Конвей говорил уверенным тоном, но сам не чувствовал себя уверенно. Им овладели мрачные предчувствия. Тогда вперед вышла Курседд. Она достала из рабочей сумки маленький электрорезак, включила, сфокусировала пламя и осторожно подвела игольчатую струю к одной из семи входных трубок. Конвей подошел поближе с открытой пробиркой.
Из трубы вырвалась струя желтоватого пара, и Конвей инстинктивно отшатнулся. В пробирку почти ничего не попало, однако того, что в ней оказалось, было достаточно для анализа. Курседд принялась за следующую трубу.
— Судя по всему, это хлор, — сказала ДБЛФ, продолжая работу. — И если хлор является основным компонентом их атмосферы, мы сможем поместить его в модифицированную палату для ПВСЖ.
— Боюсь, что все будет не так просто, — ответил Конвей.

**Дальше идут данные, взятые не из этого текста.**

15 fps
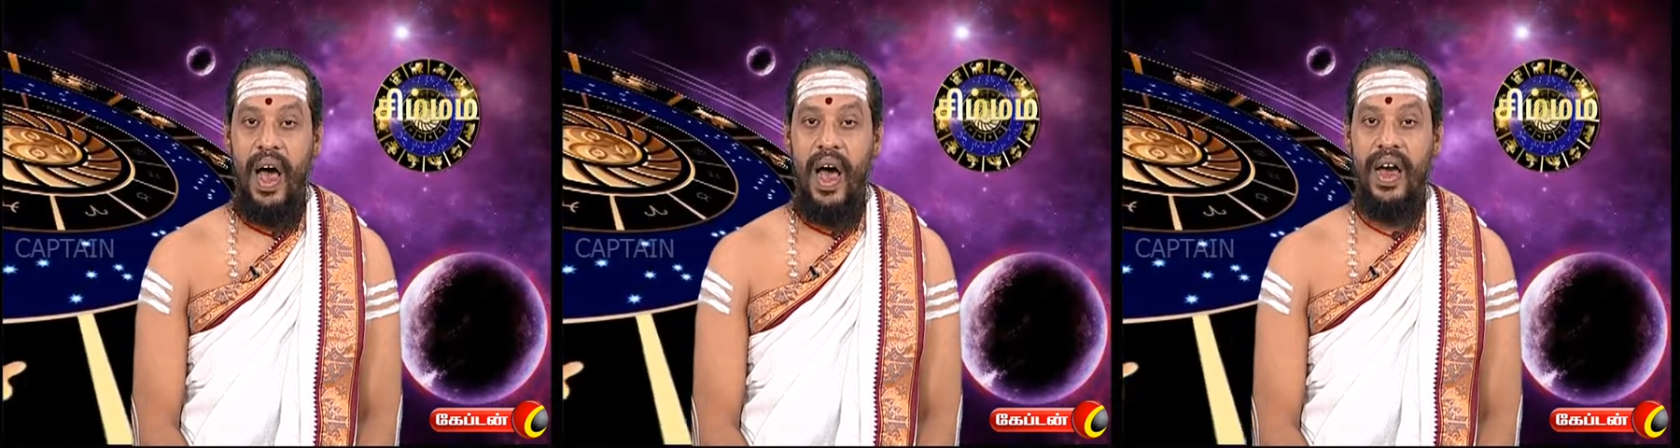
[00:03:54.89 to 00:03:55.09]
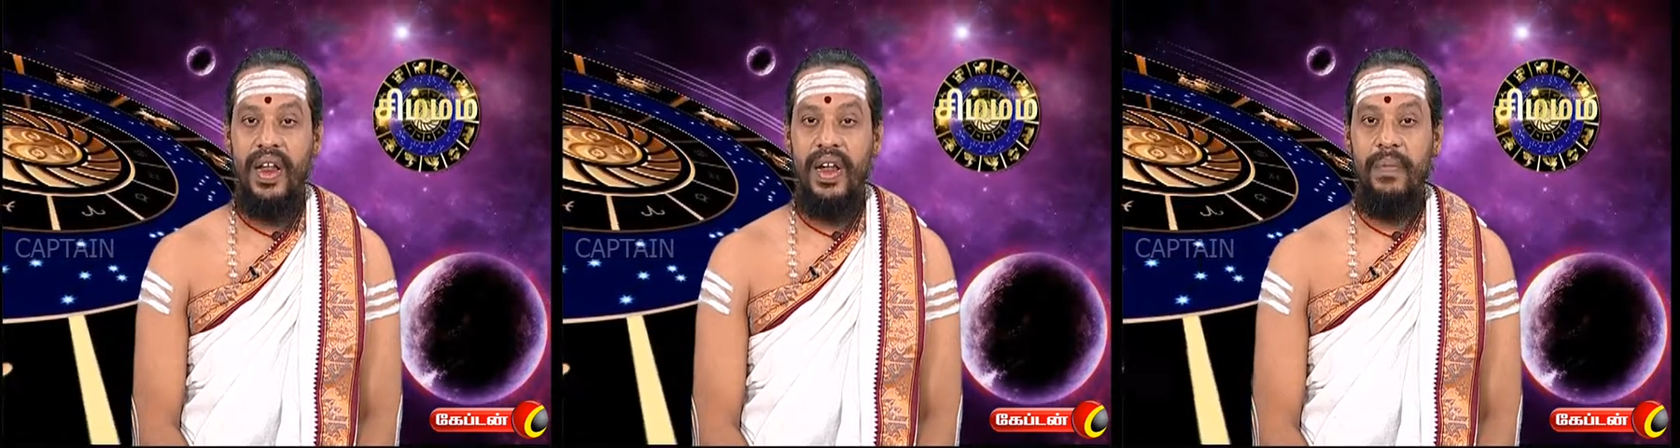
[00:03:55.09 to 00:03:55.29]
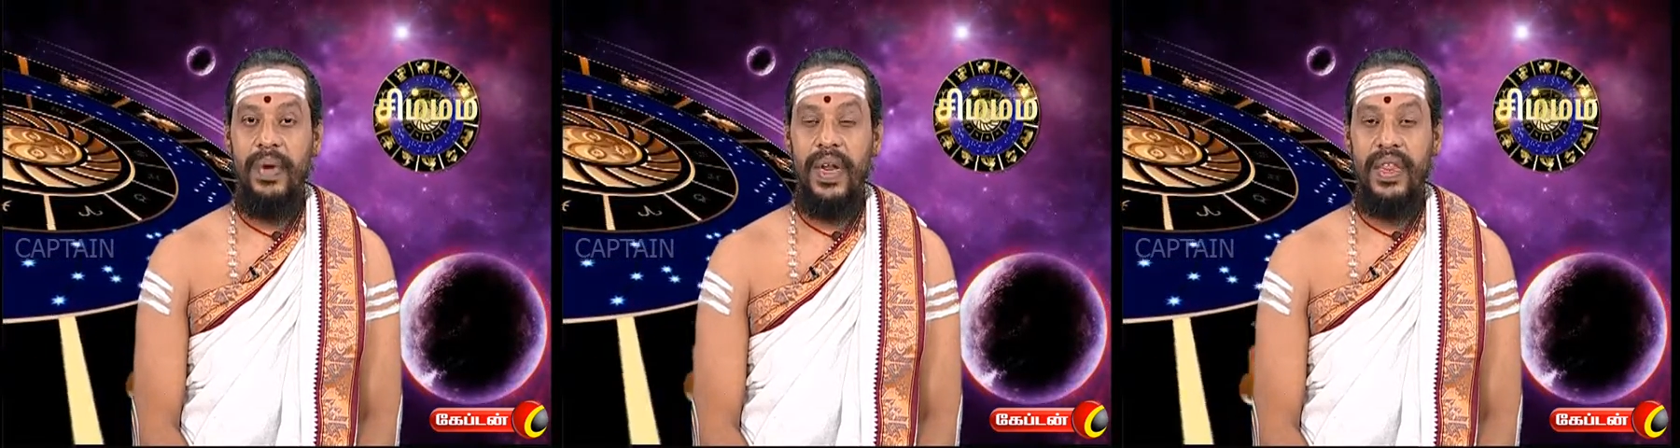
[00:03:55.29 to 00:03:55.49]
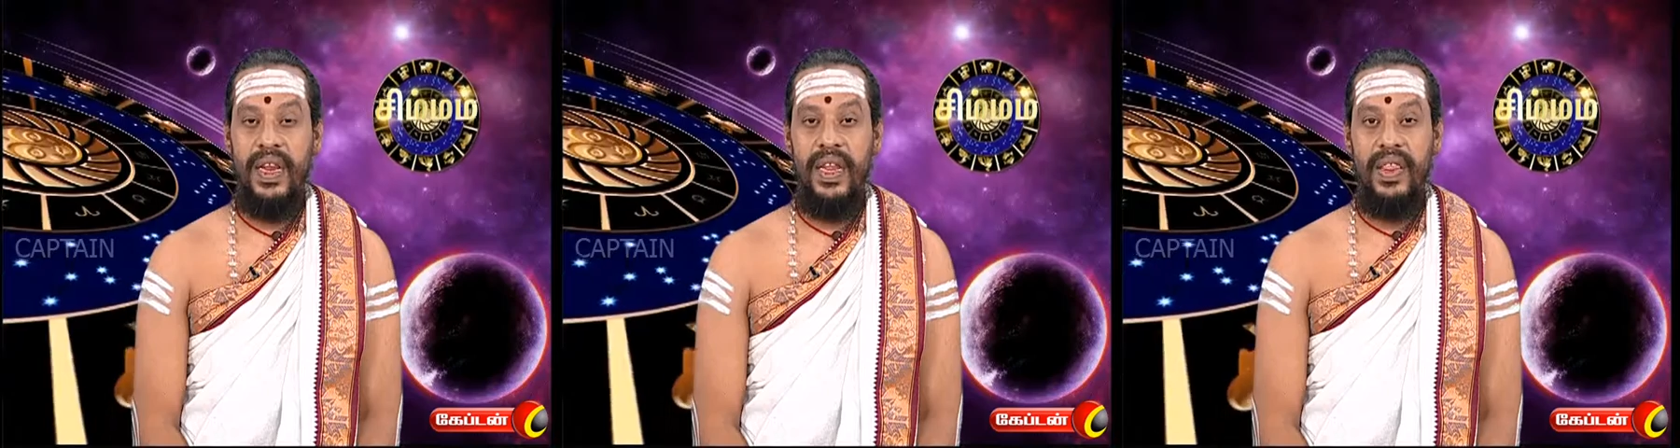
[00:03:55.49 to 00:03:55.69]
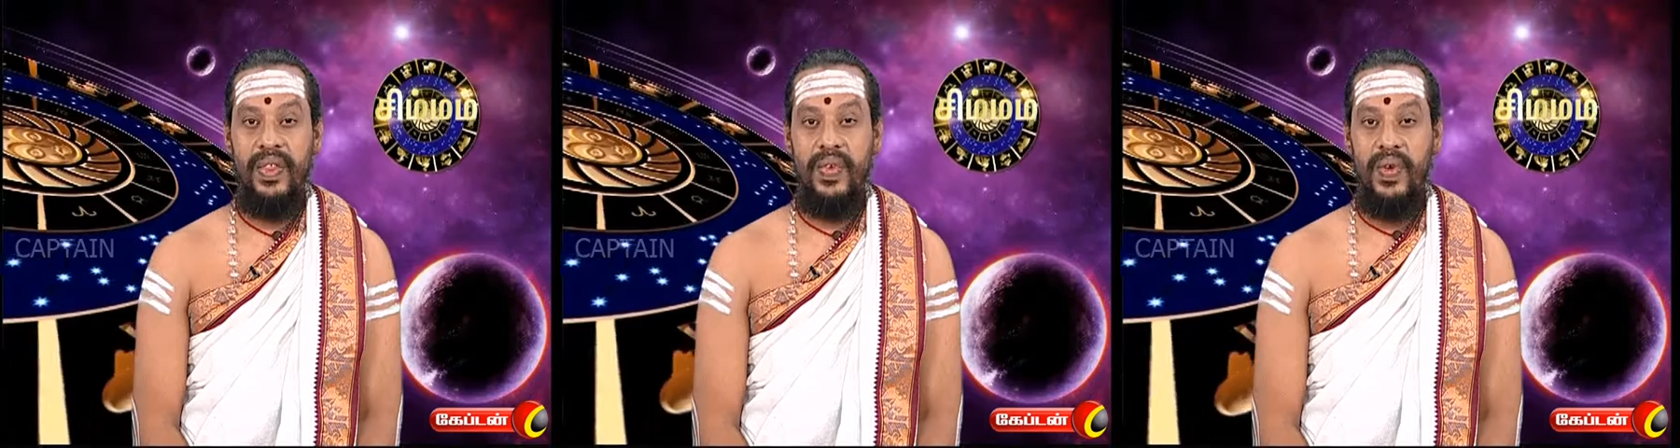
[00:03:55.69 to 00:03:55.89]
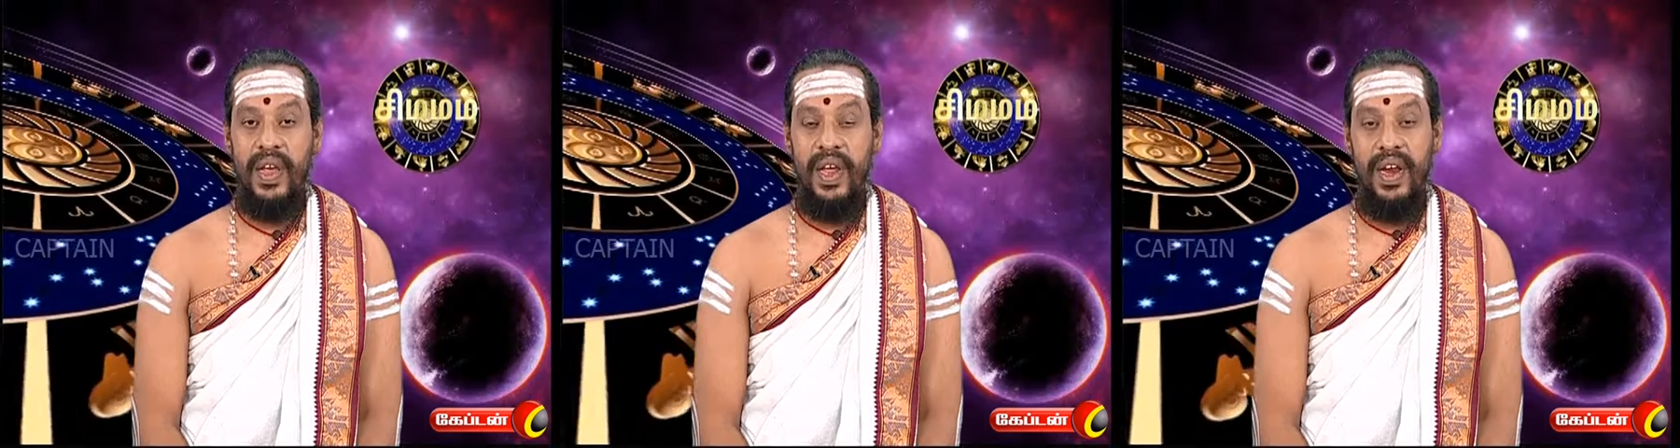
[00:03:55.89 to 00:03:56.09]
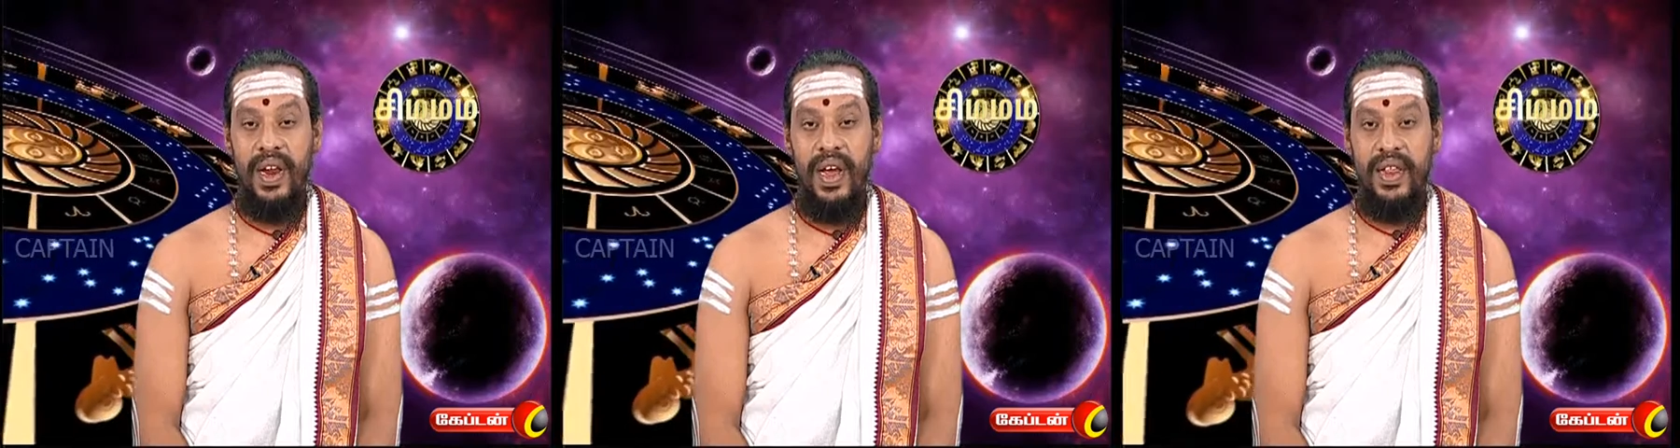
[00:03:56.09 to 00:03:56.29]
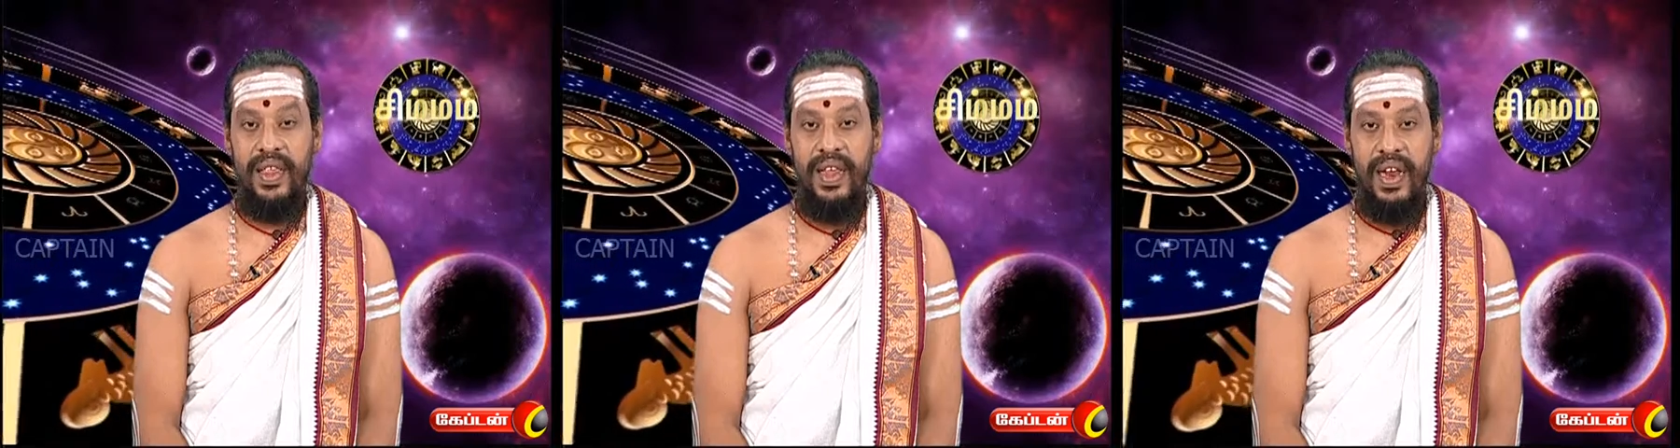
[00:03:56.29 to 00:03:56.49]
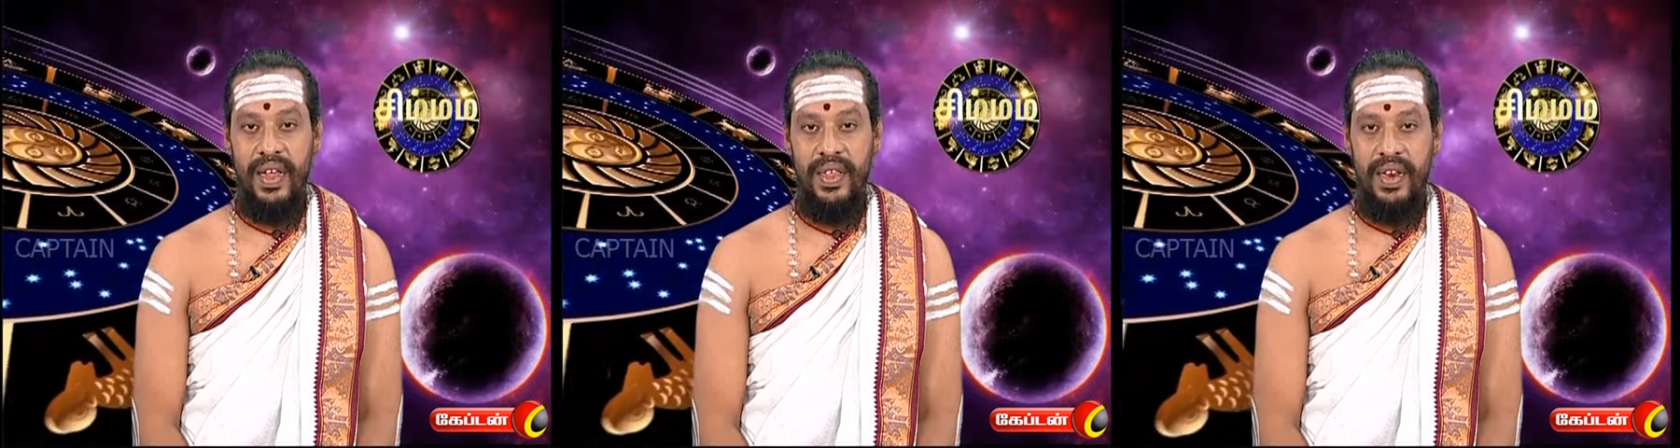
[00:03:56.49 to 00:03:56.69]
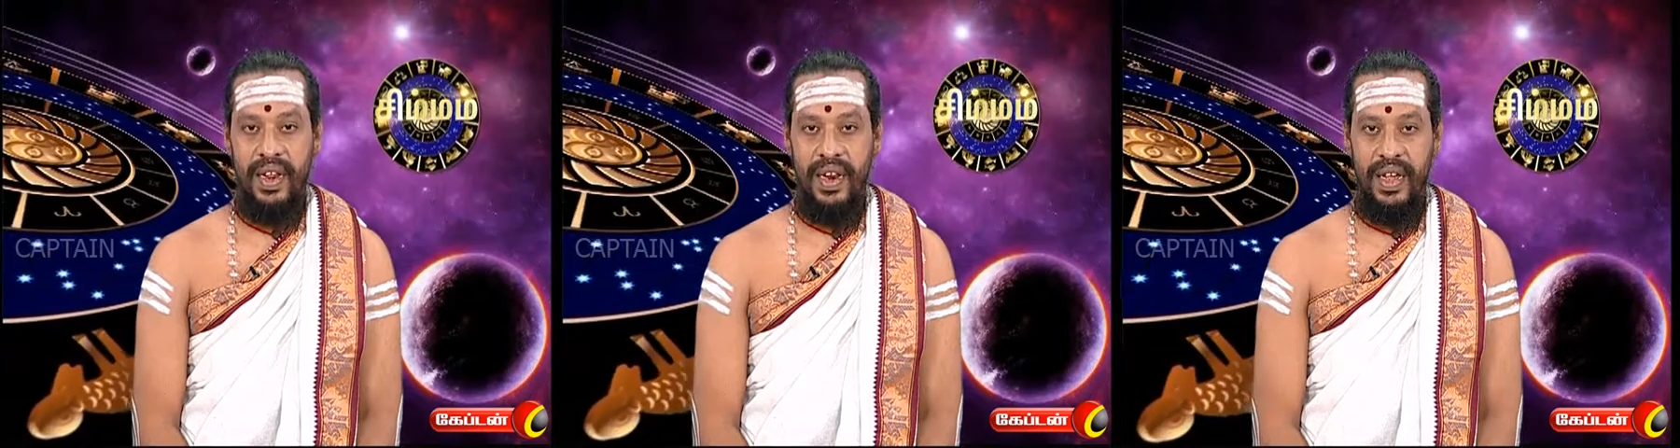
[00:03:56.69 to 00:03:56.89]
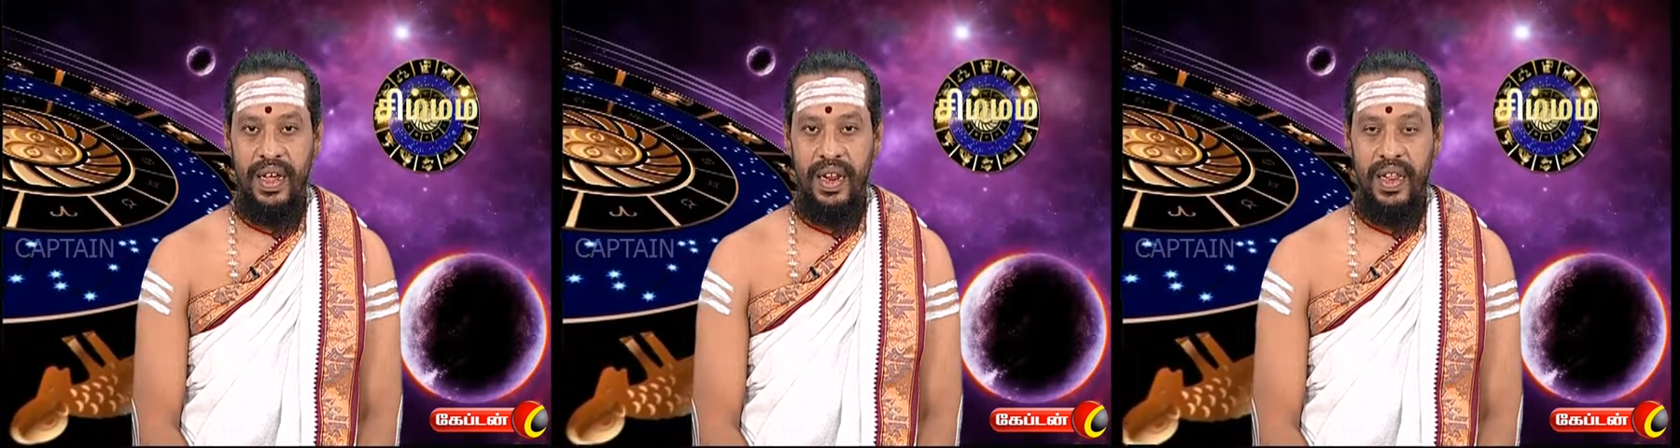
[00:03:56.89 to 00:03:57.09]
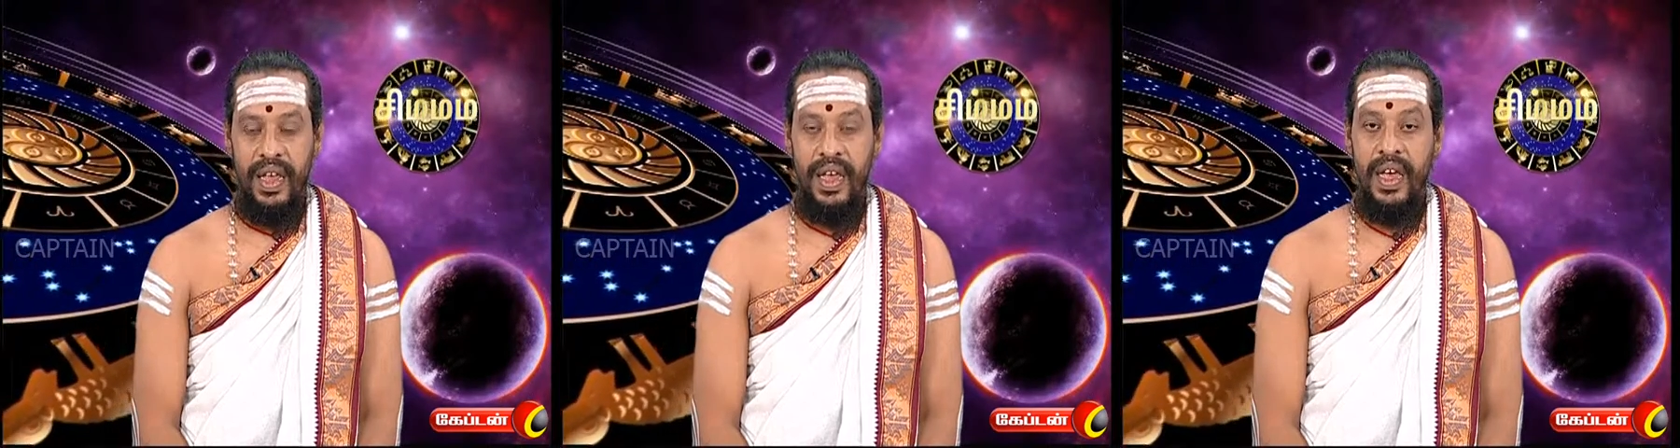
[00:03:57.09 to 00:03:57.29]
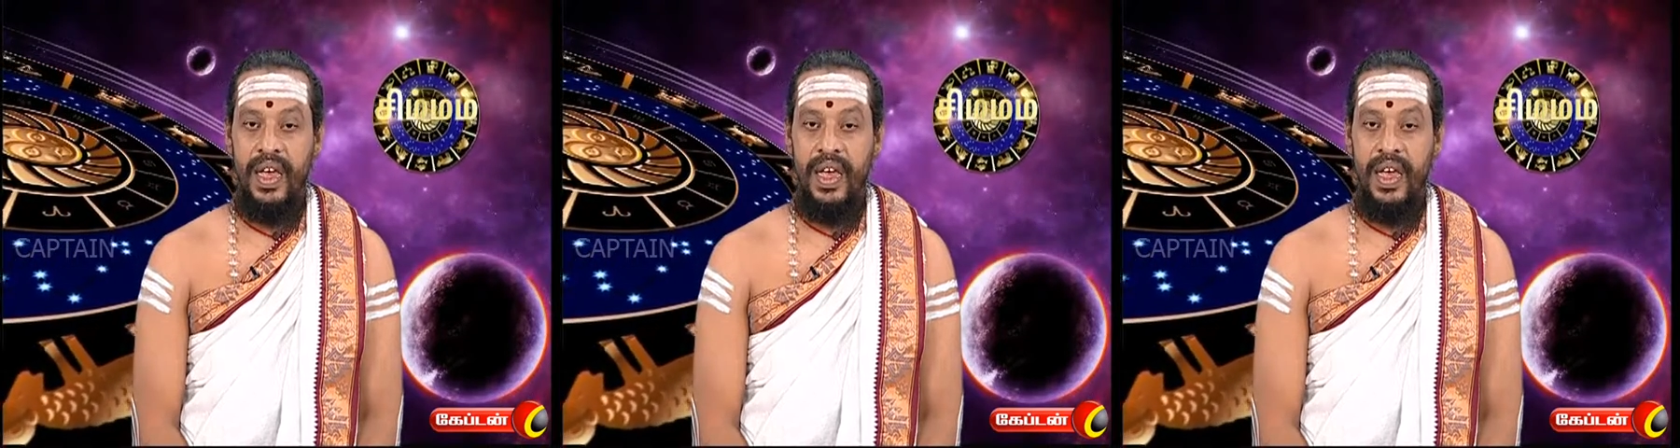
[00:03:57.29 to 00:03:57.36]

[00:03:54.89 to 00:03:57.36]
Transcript: ஆறாம் இடத்துல சூரியன் ராசிநாதன் இருக்கிறது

Не успел он закончить фразу, как из трубы вырвался фонтан белого пара, окутавшего комнату туманом. Курседд, не выпуская резака, отпрянула назад, и пар, соприкасаясь с пламенем, превратился в прозрачную жидкость, которая окружила спасателей дымящимися шарами. На вид шары были водяными. Конвей набрал жидкости в другую пробирку. Огонь резака, попав в струю газа, вырвавшегося из третьей трубы, ярко вспыхнул. Ошибиться было нельзя.
— Кислород, — сказала Курседд, облекая в слова мысль Конвея. — Или газ с высоким содержанием кислорода.
— Вода меня не смущает, — заметил Гендрикс. — Но ведь кислород с хлором представляют собой малопригодную для дыхания смесь.
— Согласен, — ответил Конвей. — Любое существо, дышащее кислородом, в несколько секунд погибает от хлора, и наоборот. Но может быть, один из этих элементов составляет лишь незначительную примесь в атмосфере. Может быть и другое: оба эти газа представляют собой лишь незначительные примеси, основного же компонента атмосферы мы пока на нашли.